Failed to dial target host "ingest.lightstep.com:443": context deadline exceeded

or

Failed to dial target host "ingest.lightstep.com:443": read tcp 192.168.95.2:37948->35.222.219.106:443: read: connection reset by peer

verify that there are no proxies or firewalls in the environment that might be blocking direct access via gRPC to the microsatellite pool in question.

Possible service startup issues

Check your /var/logs/syslog file on your Microsatellite host for these possible Microsatellite service startup issues:

  • Apr 30 18:18:15 collector-host lightstep-collector[5571]: panic: failed to generate credentials:open /root/certs/mydomain.bundle.pem: permission denied If you are not using a secure connection between the application and the Microsatellite, comment out the tls_cert_prefix: /root/certs/mydomain in your Microsatellite Configuration file. If you are using a secure connection, make sure the certificate file is correct.
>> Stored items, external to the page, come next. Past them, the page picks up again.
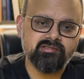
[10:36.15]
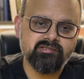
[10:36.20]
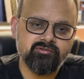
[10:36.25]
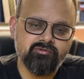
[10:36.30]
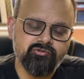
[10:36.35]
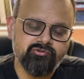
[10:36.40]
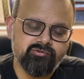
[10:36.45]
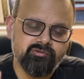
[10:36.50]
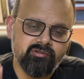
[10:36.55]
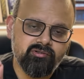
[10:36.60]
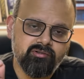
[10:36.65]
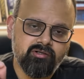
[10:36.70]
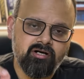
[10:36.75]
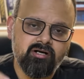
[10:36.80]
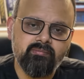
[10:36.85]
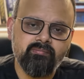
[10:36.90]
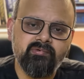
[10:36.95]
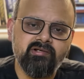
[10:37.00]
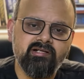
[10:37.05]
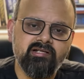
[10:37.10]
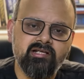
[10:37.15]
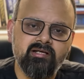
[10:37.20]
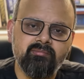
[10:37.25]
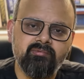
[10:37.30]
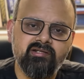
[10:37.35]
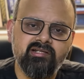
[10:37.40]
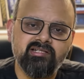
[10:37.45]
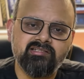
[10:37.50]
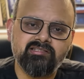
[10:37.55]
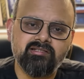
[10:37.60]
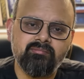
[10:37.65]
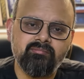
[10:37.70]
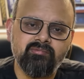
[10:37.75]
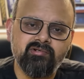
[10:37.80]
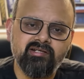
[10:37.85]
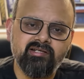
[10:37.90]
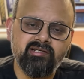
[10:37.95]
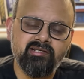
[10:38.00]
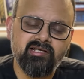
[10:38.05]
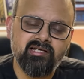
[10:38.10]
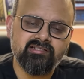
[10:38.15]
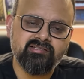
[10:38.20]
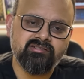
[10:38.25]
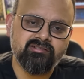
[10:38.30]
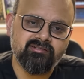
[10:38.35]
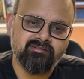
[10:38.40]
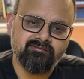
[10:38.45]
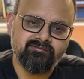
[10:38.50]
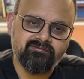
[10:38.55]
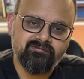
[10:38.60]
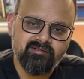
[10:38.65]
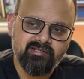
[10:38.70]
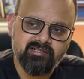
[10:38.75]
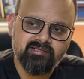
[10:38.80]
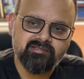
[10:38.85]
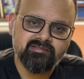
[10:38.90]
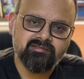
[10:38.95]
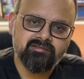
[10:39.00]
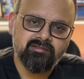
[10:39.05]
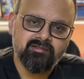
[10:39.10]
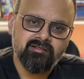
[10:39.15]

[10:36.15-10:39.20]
You should not be labeling somebody as reflux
  • Apr 30 18:22:12 collector-host lightstep-collector[5729]: panic: listen tcp :80: bind: permission denied By default, the Microsatellite uses port 80 on the Microsatellite host for inbound non-secure communications with the application clients. Because port 80 is a privileged port, you may receive a permission error. You can modify the plain_port: configuration in your Microsatellite Configuration file to use a non-privileged port (above 1024).
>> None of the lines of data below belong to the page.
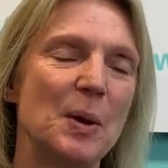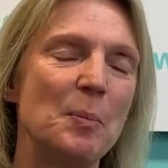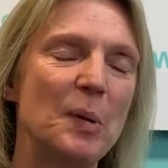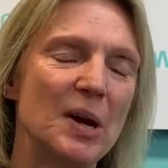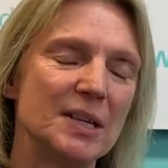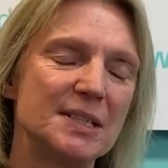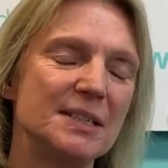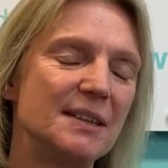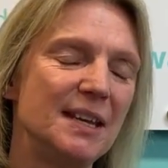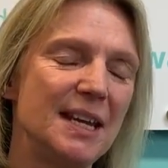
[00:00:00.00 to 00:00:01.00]
But
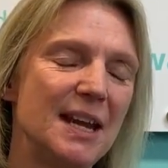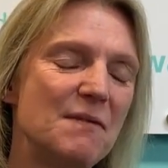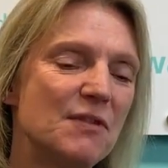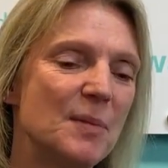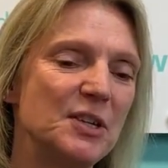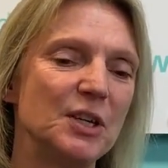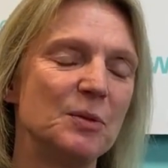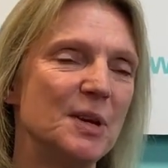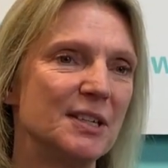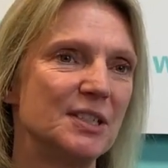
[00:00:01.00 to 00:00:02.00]
the Information
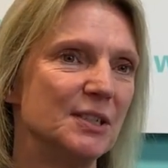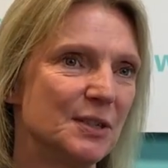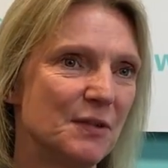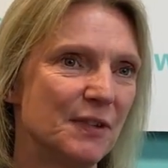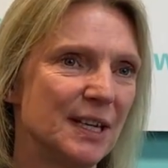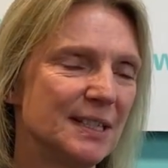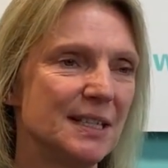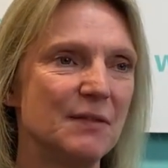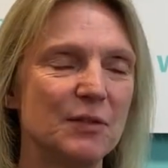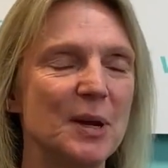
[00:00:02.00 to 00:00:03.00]
Commissioner's Office, the
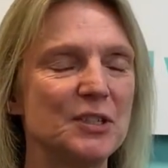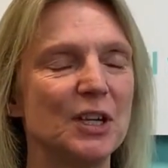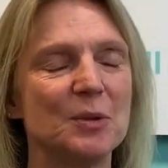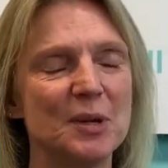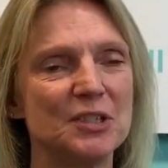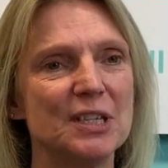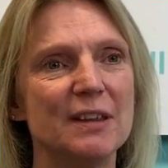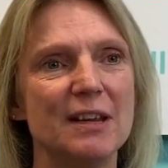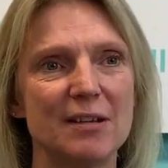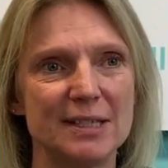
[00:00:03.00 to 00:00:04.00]
Information Commissioner,
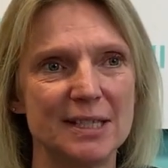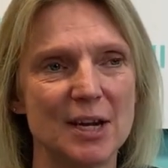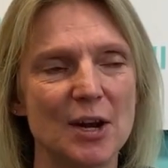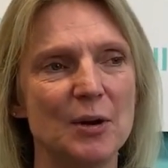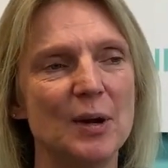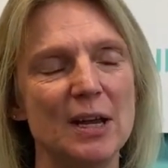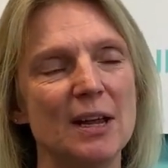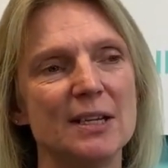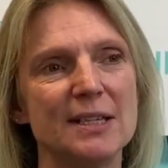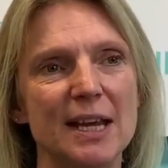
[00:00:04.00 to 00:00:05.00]
the ICO,
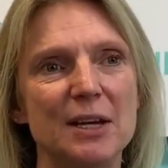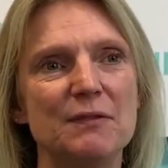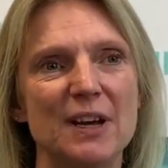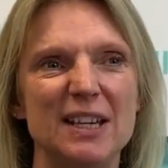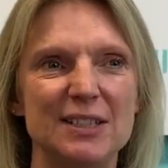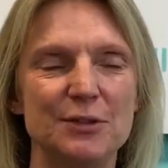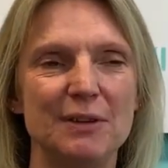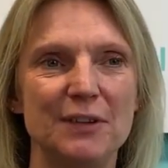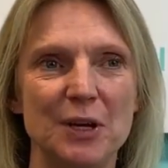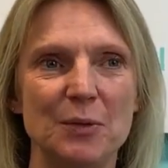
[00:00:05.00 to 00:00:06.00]
take a fairly
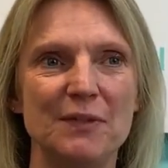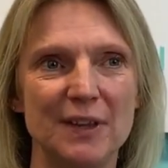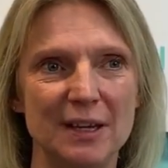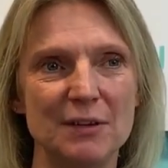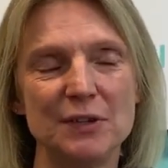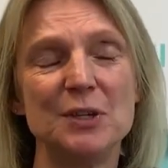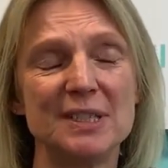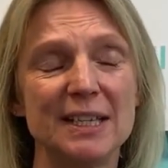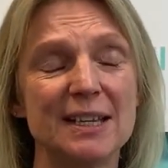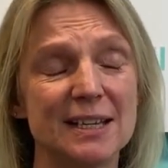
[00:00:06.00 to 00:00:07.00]
strict view of
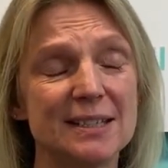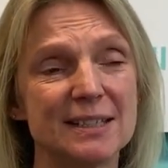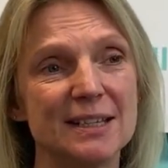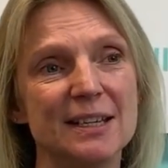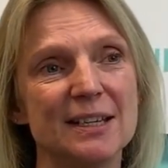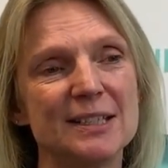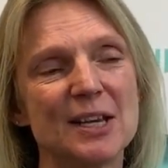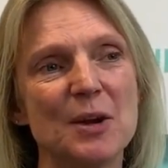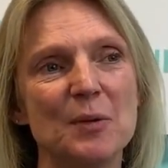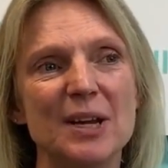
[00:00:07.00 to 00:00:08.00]
using this.
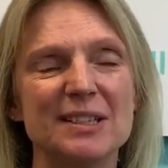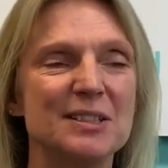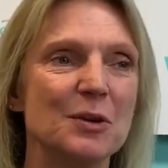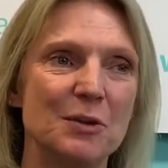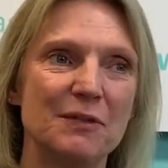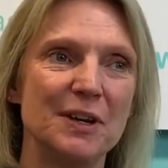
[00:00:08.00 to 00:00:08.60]
So it's not often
Monitor and tune Microsatellites

Now that you’ve verified that your tracers, Microsatellites, and the Lightstep SaaS are communicating, you need to ensure that the configurations are ideal for the amount of span data that your tracers are collecting from your instrumentation.

Lightstep offers a number of ways to Monitor Lightstep performance. If you see issues, you may need to tune configuration options, add more satellites, or tune your Microsatellite pools and tracers.